Reproduce the listing below precisely, leaving every line intact.
=== Section Start ===
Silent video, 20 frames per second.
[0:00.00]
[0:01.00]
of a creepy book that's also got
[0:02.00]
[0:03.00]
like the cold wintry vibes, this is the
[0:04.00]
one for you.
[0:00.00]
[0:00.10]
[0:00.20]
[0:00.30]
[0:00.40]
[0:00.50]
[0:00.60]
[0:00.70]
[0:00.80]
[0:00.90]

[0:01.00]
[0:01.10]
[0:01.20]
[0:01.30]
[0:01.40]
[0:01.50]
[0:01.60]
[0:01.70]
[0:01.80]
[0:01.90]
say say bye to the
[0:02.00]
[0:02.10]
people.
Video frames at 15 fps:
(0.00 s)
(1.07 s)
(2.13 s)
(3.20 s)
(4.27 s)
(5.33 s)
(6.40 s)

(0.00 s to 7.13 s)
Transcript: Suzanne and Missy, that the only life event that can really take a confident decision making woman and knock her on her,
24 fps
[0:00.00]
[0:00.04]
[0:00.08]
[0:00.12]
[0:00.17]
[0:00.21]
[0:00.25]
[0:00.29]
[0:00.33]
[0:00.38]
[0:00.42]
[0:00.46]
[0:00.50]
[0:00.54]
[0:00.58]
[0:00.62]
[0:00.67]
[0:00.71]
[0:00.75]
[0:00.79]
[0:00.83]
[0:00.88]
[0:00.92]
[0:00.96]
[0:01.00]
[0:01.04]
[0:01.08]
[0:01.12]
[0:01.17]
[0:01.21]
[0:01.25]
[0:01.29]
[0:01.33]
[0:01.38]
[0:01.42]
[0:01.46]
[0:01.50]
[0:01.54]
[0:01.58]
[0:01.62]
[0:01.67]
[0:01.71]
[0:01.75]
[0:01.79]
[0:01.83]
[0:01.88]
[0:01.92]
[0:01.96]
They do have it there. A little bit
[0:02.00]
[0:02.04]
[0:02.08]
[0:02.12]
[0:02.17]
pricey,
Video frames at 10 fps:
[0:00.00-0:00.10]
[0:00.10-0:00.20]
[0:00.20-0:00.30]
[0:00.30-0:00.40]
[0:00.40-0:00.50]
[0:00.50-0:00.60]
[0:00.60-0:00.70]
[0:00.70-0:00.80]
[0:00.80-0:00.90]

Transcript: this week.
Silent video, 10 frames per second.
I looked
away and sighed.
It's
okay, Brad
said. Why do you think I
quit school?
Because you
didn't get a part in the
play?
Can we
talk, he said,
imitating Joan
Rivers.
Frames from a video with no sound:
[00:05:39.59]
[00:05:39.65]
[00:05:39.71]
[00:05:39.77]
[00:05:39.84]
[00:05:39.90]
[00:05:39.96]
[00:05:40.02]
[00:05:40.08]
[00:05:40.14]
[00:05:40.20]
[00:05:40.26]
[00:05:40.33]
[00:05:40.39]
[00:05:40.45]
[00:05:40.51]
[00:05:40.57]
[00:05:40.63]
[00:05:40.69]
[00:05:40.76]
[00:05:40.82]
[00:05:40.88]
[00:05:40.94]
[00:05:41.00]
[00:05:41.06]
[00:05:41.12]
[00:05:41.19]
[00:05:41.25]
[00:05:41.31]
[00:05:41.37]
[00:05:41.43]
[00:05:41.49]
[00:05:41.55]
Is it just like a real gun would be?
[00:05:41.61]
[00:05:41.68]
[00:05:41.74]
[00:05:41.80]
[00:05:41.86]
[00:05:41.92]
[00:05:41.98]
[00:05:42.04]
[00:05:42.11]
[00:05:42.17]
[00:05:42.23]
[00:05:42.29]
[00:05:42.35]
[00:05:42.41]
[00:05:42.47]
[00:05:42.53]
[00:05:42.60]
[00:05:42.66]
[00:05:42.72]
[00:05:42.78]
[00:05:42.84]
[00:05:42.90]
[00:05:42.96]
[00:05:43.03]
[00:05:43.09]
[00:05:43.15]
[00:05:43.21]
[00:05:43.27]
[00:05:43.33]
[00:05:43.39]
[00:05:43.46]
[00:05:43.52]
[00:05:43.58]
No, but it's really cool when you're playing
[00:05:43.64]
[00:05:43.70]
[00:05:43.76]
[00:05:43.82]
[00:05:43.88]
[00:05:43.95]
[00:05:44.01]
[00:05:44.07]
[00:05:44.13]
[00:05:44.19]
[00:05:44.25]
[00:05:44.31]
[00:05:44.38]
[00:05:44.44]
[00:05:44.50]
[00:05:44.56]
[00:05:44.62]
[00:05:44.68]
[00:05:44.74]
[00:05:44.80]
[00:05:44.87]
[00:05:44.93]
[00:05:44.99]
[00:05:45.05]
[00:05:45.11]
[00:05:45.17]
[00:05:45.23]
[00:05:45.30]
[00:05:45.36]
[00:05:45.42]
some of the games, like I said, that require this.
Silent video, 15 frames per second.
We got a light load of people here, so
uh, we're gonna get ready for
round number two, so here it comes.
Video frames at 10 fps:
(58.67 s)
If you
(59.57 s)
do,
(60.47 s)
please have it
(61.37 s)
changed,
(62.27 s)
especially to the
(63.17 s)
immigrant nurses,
=== Section End ===
** Exercise result **
Silent video, 20 frames per second.
[0:00.00]
[0:01.00]
of a creepy book that's also got
[0:02.00]
[0:03.00]
like the cold wintry vibes, this is the
[0:04.00]
one for you.
[0:00.00]
[0:00.10]
[0:00.20]
[0:00.30]
[0:00.40]
[0:00.50]
[0:00.60]
[0:00.70]
[0:00.80]
[0:00.90]

[0:01.00]
[0:01.10]
[0:01.20]
[0:01.30]
[0:01.40]
[0:01.50]
[0:01.60]
[0:01.70]
[0:01.80]
[0:01.90]
say say bye to the
[0:02.00]
[0:02.10]
people.
Video frames at 15 fps:
(0.00 s)
(1.07 s)
(2.13 s)
(3.20 s)
(4.27 s)
(5.33 s)
(6.40 s)

(0.00 s to 7.13 s)
Transcript: Suzanne and Missy, that the only life event that can really take a confident decision making woman and knock her on her,
24 fps
[0:00.00]
[0:00.04]
[0:00.08]
[0:00.12]
[0:00.17]
[0:00.21]
[0:00.25]
[0:00.29]
[0:00.33]
[0:00.38]
[0:00.42]
[0:00.46]
[0:00.50]
[0:00.54]
[0:00.58]
[0:00.62]
[0:00.67]
[0:00.71]
[0:00.75]
[0:00.79]
[0:00.83]
[0:00.88]
[0:00.92]
[0:00.96]
[0:01.00]
[0:01.04]
[0:01.08]
[0:01.12]
[0:01.17]
[0:01.21]
[0:01.25]
[0:01.29]
[0:01.33]
[0:01.38]
[0:01.42]
[0:01.46]
[0:01.50]
[0:01.54]
[0:01.58]
[0:01.62]
[0:01.67]
[0:01.71]
[0:01.75]
[0:01.79]
[0:01.83]
[0:01.88]
[0:01.92]
[0:01.96]
They do have it there. A little bit
[0:02.00]
[0:02.04]
[0:02.08]
[0:02.12]
[0:02.17]
pricey,
Video frames at 10 fps:
[0:00.00-0:00.10]
[0:00.10-0:00.20]
[0:00.20-0:00.30]
[0:00.30-0:00.40]
[0:00.40-0:00.50]
[0:00.50-0:00.60]
[0:00.60-0:00.70]
[0:00.70-0:00.80]
[0:00.80-0:00.90]

Transcript: this week.
Silent video, 10 frames per second.
I looked
away and sighed.
It's
okay, Brad
said. Why do you think I
quit school?
Because you
didn't get a part in the
play?
Can we
talk, he said,
imitating Joan
Rivers.
Frames from a video with no sound:
[00:05:39.59]
[00:05:39.65]
[00:05:39.71]
[00:05:39.77]
[00:05:39.84]
[00:05:39.90]
[00:05:39.96]
[00:05:40.02]
[00:05:40.08]
[00:05:40.14]
[00:05:40.20]
[00:05:40.26]
[00:05:40.33]
[00:05:40.39]
[00:05:40.45]
[00:05:40.51]
[00:05:40.57]
[00:05:40.63]
[00:05:40.69]
[00:05:40.76]
[00:05:40.82]
[00:05:40.88]
[00:05:40.94]
[00:05:41.00]
[00:05:41.06]
[00:05:41.12]
[00:05:41.19]
[00:05:41.25]
[00:05:41.31]
[00:05:41.37]
[00:05:41.43]
[00:05:41.49]
[00:05:41.55]
Is it just like a real gun would be?
[00:05:41.61]
[00:05:41.68]
[00:05:41.74]
[00:05:41.80]
[00:05:41.86]
[00:05:41.92]
[00:05:41.98]
[00:05:42.04]
[00:05:42.11]
[00:05:42.17]
[00:05:42.23]
[00:05:42.29]
[00:05:42.35]
[00:05:42.41]
[00:05:42.47]
[00:05:42.53]
[00:05:42.60]
[00:05:42.66]
[00:05:42.72]
[00:05:42.78]
[00:05:42.84]
[00:05:42.90]
[00:05:42.96]
[00:05:43.03]
[00:05:43.09]
[00:05:43.15]
[00:05:43.21]
[00:05:43.27]
[00:05:43.33]
[00:05:43.39]
[00:05:43.46]
[00:05:43.52]
[00:05:43.58]
No, but it's really cool when you're playing
[00:05:43.64]
[00:05:43.70]
[00:05:43.76]
[00:05:43.82]
[00:05:43.88]
[00:05:43.95]
[00:05:44.01]
[00:05:44.07]
[00:05:44.13]
[00:05:44.19]
[00:05:44.25]
[00:05:44.31]
[00:05:44.38]
[00:05:44.44]
[00:05:44.50]
[00:05:44.56]
[00:05:44.62]
[00:05:44.68]
[00:05:44.74]
[00:05:44.80]
[00:05:44.87]
[00:05:44.93]
[00:05:44.99]
[00:05:45.05]
[00:05:45.11]
[00:05:45.17]
[00:05:45.23]
[00:05:45.30]
[00:05:45.36]
[00:05:45.42]
some of the games, like I said, that require this.
Silent video, 15 frames per second.
We got a light load of people here, so
uh, we're gonna get ready for
round number two, so here it comes.
Video frames at 10 fps:
(58.67 s)
If you
(59.57 s)
do,
(60.47 s)
please have it
(61.37 s)
changed,
(62.27 s)
especially to the
(63.17 s)
immigrant nurses,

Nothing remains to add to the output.